Make an exact copy of the records below, excluding images.

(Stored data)
Start of Block
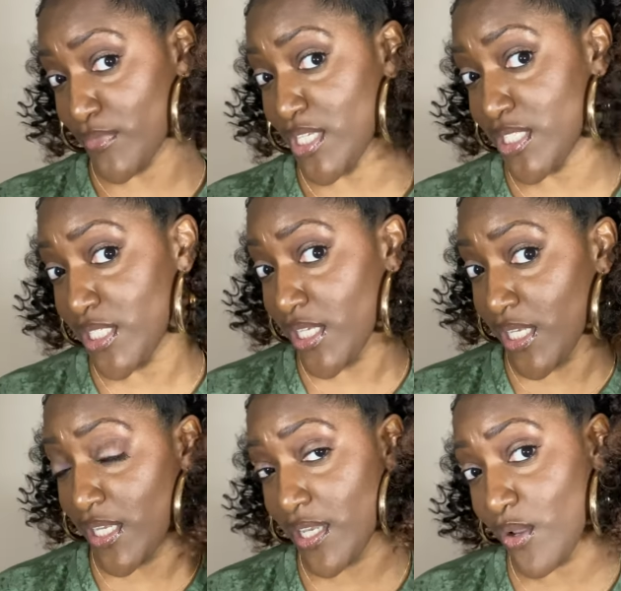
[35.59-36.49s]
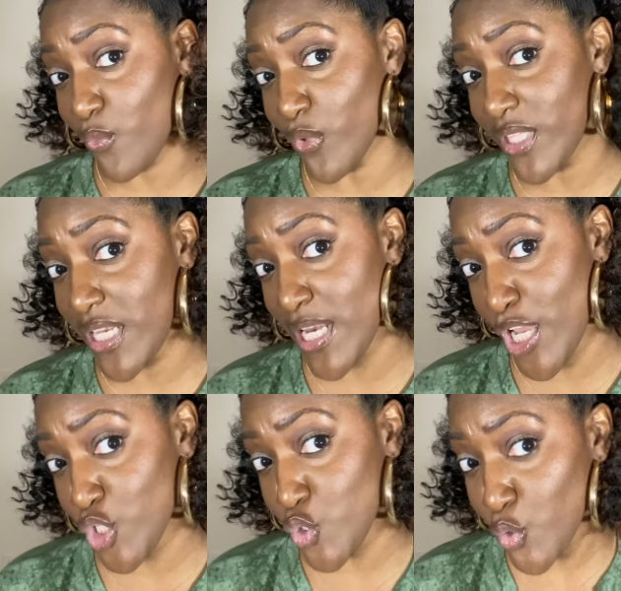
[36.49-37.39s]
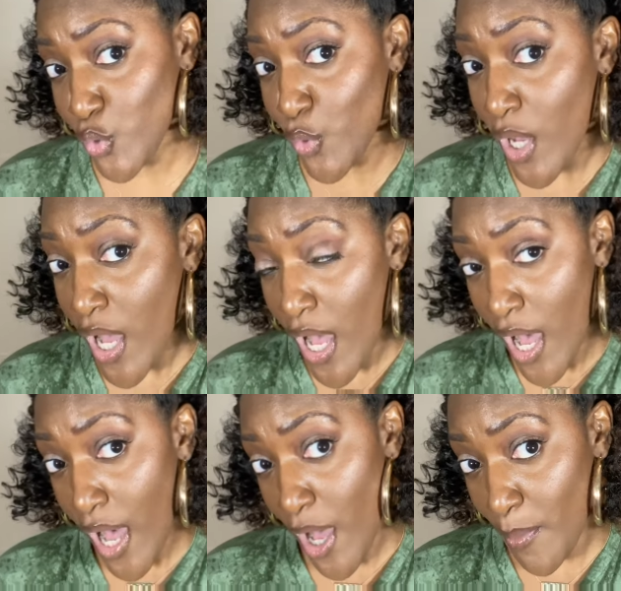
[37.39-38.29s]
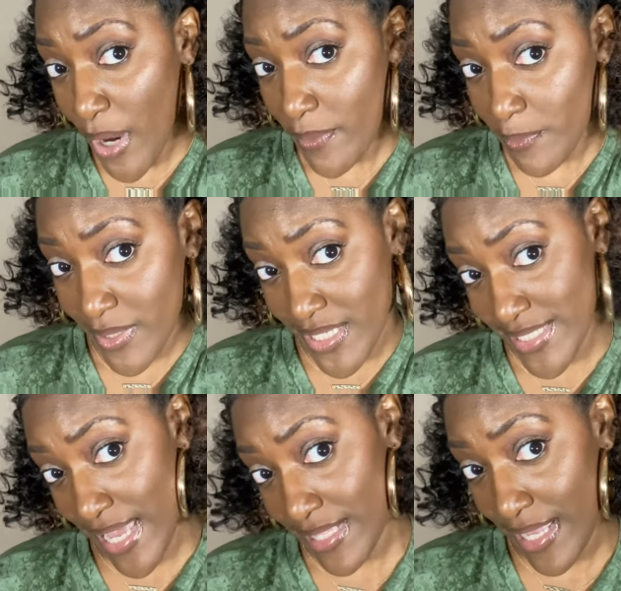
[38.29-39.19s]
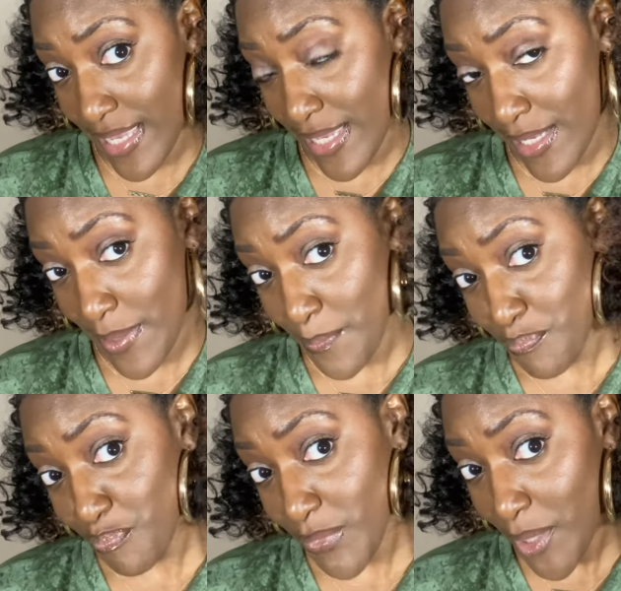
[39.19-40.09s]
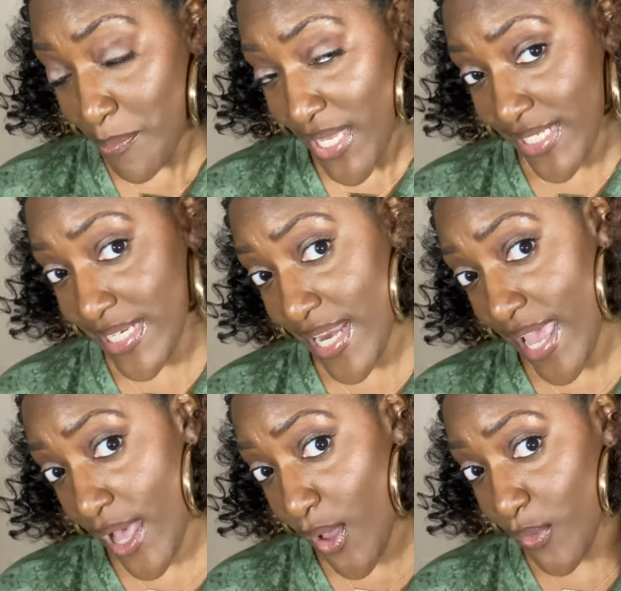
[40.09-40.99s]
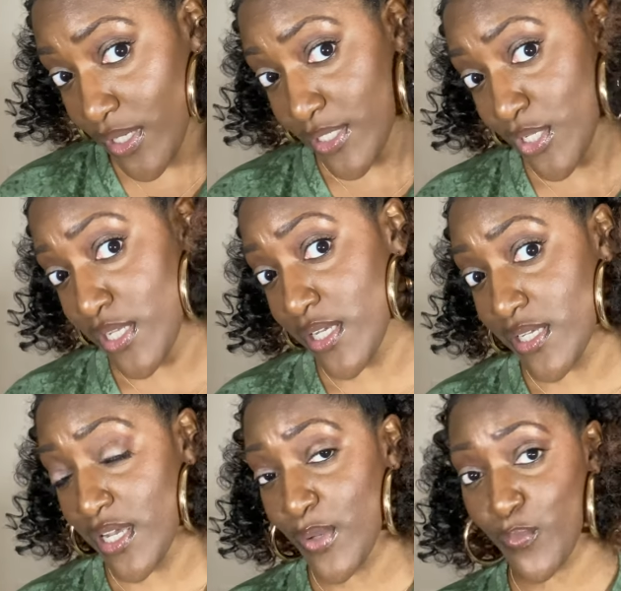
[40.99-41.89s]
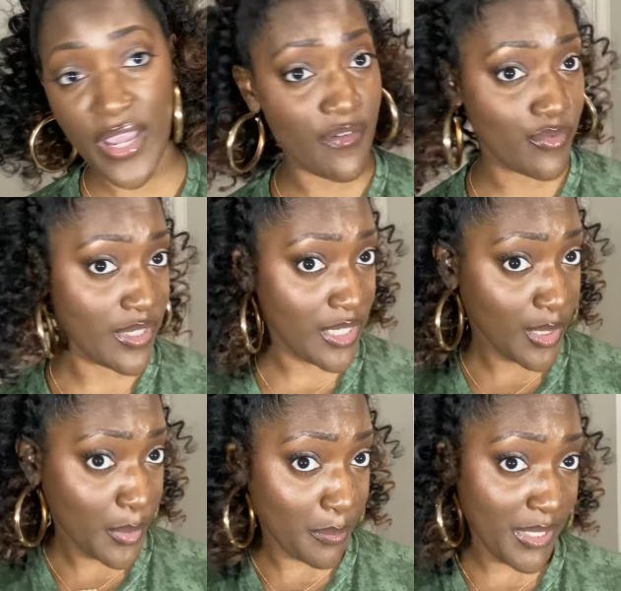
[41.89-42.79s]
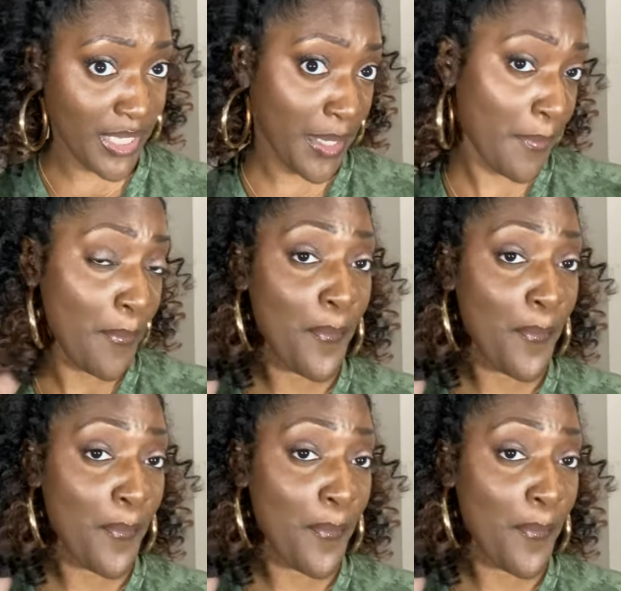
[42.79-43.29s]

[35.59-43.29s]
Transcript: It's looking really natural, probably because I like picked it out and unraveled it a little bit.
End of Block
### Exercise output
[35.59-36.49s]
[36.49-37.39s]
[37.39-38.29s]
[38.29-39.19s]
[39.19-40.09s]
[40.09-40.99s]
[40.99-41.89s]
[41.89-42.79s]
[42.79-43.29s]

[35.59-43.29s]
Transcript: It's looking really natural, probably because I like picked it out and unraveled it a little bit.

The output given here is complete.